For a long time I found myself with a very comfortable photo work-flow. My post production isn’t very comprehensive, mostly involving simple exposure adjustments and the occasional black-and-white conversion with RAW (from a Canon 600D). This was being carried out on a modest 2010 model white Macbook using Adobe Photoshop/Camera RAW CS6. Simple and effective, I had never come across any issues with this setup.
I tried Lightroom to see if it could expand my editing palette. At the time I found it to be too complex for my tastes and it’s gung ho approach to cataloging photos on my machine gave me much grief during the free trial.
A year later Adobe rolled out their subscription model for Creative Cloud. Call me old fashioned but I still find value in hard copies of software programs where the purchaser has the rights in perpetuity. Having looked at the pricing model, I couldn’t justify jumping over when I had an already functional setup. To me it was a greedy tactic to force users to serve as a constant revenue stream.
In 2016 I made the jump to a full frame DSLR (with a 2nd hand 6D MKI) and then found my Mac’s (now an i5 Mac Mini) performance was dropping off with the RAW’s. This seemed to correspond with the endless of MacOS updates that never failed to pop up as I was about to commence an edit. As a keen Apple fan (at the time) I downloaded them with no regard for the consequences. However, as time went on my mac started slowing down on the simplest of actions.
From a cold boot it would take another 5 minutes after logging in before I could even open anything. An inspection of my activity monitor showed a litany of “helper” daemons that were sapping my CPU cycles. They just had to ping Apple for reasons I didn’t know. “For goodness sake!” I thought to myself. This was after a few months spent wrestling with MacOS to stop forcing their rubbish “photos” app to pop up every time I wanted to import my photos.
Over the years I witnessed Apple winding down it’s reputation as being “for the creatives” to sell iPhones and iPads. Every 6 months I hoped Apple would announce a new machine/software that would be beneficial to creative work-flows. Instead we got a laptop with a “touchbar” and apps ported from iOS with “professional features.” This was the last straw for me. Apple’s disregard for the industries that helped them become the recognised brand that they are today comes across as outright contempt and I wouldn’t stand for it anymore.
During my University days I had come across communities who were producing free and open source software for creatives. In my research I had found free software that was not only able to satisfy my requirements but also had a strong community that would provide support, updates and tips to allow newcomers like myself to be bought up to speed.
My first foray into Free Open Source Software (abbr. FOSS) photo editing involved the unfortunately named GIMP (abbr. GNU Image Manipulation Program). Despite being a well known Photoshop equivalent, there is a learning curve when it comes to photo edits. In my case, the GIMP implementation for RAW editing was my first hurdle. Initially installing the popular ufRAW plugin as a separate entity rather than incorporated into GIMP. I subsequently broke this setup and had to start from scratch. This is all while I had started trying out Ubuntu Linux as my main computer platform.

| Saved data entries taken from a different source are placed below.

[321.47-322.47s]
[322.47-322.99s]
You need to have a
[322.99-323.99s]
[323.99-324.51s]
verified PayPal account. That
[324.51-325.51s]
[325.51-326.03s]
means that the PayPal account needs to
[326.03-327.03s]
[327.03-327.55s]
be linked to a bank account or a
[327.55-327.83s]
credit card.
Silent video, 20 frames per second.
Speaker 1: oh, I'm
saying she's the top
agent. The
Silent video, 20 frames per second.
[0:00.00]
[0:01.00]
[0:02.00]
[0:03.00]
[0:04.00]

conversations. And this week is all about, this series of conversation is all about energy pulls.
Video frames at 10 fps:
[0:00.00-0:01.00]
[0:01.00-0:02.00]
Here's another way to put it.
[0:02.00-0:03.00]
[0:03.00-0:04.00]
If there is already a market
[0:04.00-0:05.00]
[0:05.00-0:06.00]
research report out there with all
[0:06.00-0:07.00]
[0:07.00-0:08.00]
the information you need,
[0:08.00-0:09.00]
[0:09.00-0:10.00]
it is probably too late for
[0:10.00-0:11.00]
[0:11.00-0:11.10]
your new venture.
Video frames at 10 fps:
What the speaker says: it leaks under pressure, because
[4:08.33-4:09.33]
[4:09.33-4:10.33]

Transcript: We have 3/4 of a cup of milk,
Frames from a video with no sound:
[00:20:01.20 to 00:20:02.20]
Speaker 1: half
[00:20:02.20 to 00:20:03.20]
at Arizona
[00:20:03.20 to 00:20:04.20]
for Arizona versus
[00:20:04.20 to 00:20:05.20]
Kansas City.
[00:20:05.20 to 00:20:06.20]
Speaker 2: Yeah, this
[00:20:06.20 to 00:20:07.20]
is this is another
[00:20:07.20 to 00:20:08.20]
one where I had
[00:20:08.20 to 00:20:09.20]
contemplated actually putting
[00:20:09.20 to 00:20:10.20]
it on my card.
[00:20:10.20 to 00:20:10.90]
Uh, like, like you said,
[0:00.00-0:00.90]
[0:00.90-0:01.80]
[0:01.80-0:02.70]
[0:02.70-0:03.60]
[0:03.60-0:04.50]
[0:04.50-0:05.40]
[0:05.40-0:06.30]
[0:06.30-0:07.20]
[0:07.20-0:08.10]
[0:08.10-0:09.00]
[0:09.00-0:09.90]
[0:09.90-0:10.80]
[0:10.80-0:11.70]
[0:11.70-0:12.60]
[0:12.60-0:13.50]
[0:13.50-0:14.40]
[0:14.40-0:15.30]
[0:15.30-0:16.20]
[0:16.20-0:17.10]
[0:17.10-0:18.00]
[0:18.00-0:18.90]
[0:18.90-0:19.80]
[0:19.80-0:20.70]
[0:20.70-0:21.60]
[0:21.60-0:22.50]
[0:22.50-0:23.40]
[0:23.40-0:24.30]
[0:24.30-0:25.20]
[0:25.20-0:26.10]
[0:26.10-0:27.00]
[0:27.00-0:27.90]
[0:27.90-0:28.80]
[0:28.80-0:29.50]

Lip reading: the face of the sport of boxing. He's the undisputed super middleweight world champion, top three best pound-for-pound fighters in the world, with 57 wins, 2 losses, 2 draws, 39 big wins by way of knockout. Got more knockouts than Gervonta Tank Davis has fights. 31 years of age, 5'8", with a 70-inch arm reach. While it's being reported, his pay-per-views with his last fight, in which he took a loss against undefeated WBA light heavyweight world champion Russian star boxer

After much trawling of Ubuntu forums I was able to get this proverbial Frankenstein of a workflow up an running. Fortunately my efforts were not for naught as I now had a neat PS and ACR clone running a hell of a lot smoother than I did on Adobe’s software in a long time.
In my further research on FOSS workflows I kept seeing references to this software called “Darktable” a clone of Lightroom. While not containing all the bells and whistles of Lr it was functional for my tasks and completely manual in it’s asset management: two big ticks in my book. In fact all my photo posts with the exception of “From The Vaults” have been edited with this software.
Today I’ve moved my desktop workflow off that crippled Mac Mini to a circa 2010 HP Z series workstation (Quad Core Xeon, 12GB RAM, Nvidia Quadro Graphics). “Why not stump up for a new machine?” I hear you ask. I’m a big believer in getting the most out of available technologies and recycling machines rather than throwing the “obsolete” away. E-Waste is an issue that continues to escalate as long as “forced obsolescence” is conducted by big tech. Workstations are very versatile machines regardless of their age (except those weird 90’s ones). They’re normally built to last due to the requirement of high reliability machines.
In my move to this particular machine, the overall setup was not without it’s hurdles. The software that I had tested and proved worked fine decided to fail when I applied updates. Most of which were solved with driver/firmware updates.
Changing workflows is never a small undertaking, I don’t recommend undertaking such a task lightly. Backup everything first then: test, test, test! There’s no set time frame for when you should switch over. It has taken me over 9 months to move over completely. If you are seeking to change up your production process it might be worth your time to see if there’s any FOSS alternatives to your currently programs.